» What the exercise asks: Go through the entries one line at a time, and gather every line that has the word "with".
----- Data supplied
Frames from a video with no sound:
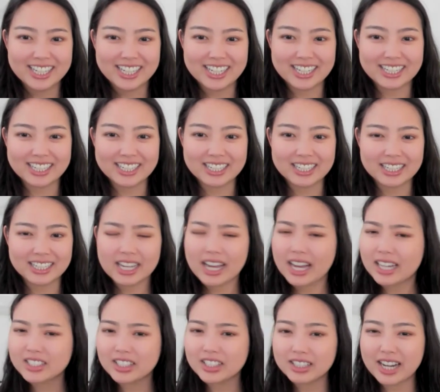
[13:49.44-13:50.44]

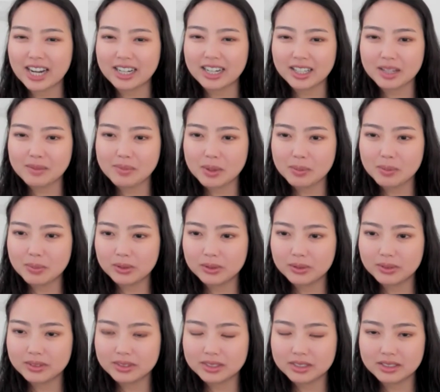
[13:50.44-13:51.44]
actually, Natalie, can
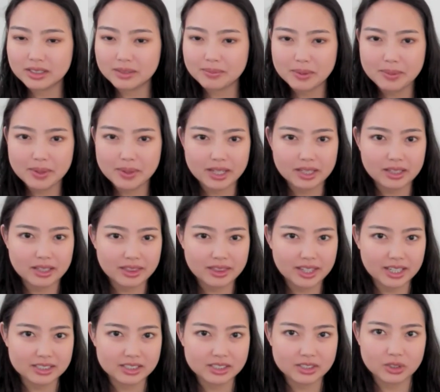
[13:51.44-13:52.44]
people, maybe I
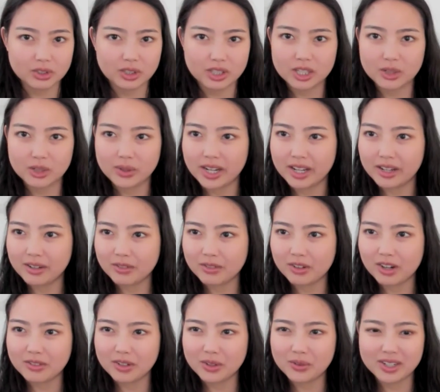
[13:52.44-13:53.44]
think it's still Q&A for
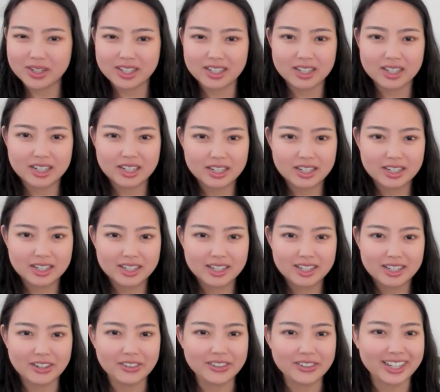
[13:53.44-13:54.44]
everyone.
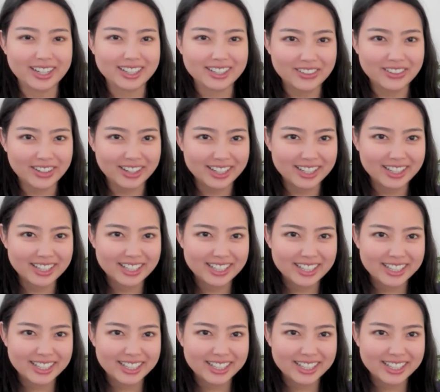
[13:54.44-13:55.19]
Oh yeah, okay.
----------
----- Data supplied
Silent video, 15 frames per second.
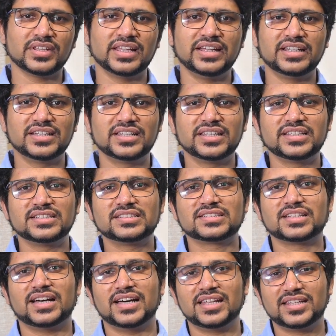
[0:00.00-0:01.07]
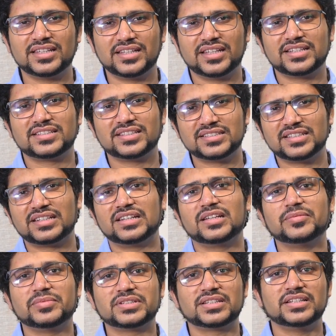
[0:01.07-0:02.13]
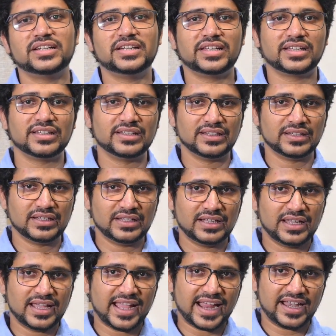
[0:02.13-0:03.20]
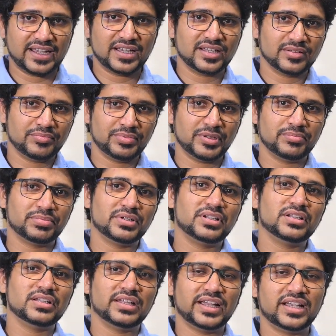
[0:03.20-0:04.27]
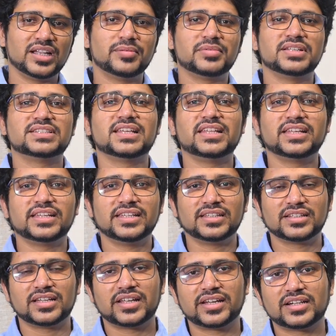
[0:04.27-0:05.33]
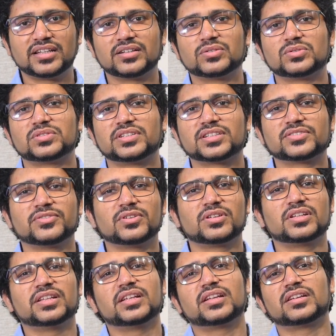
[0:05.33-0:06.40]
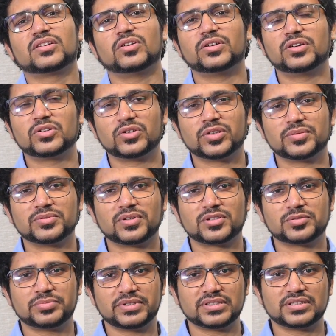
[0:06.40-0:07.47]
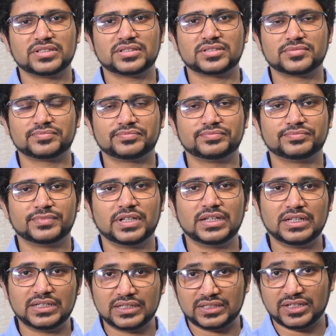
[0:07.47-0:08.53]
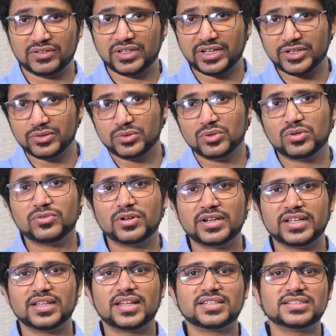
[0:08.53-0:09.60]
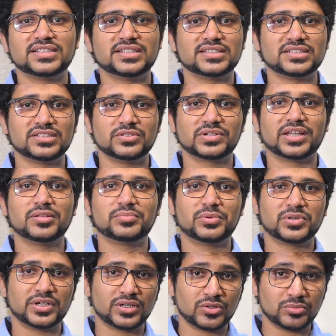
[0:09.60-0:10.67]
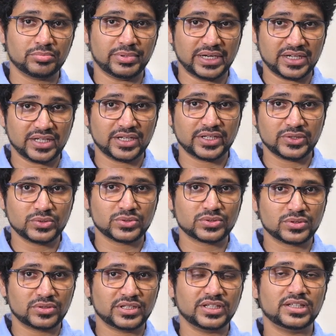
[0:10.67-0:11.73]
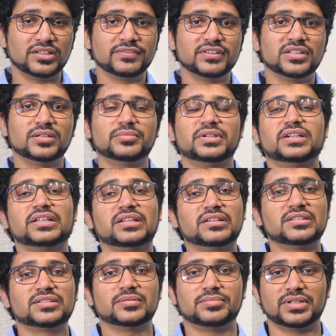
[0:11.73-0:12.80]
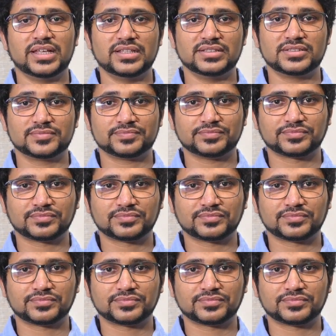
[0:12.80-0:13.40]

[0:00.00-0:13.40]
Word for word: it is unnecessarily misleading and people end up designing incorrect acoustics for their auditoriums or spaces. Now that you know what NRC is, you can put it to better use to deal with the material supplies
----------
» Answer below:
Frames from a video with no sound:
Word for word: it is unnecessarily misleading and people end up designing incorrect acoustics for their auditoriums or spaces. Now that you know what NRC is, you can put it to better use to deal with the material supplies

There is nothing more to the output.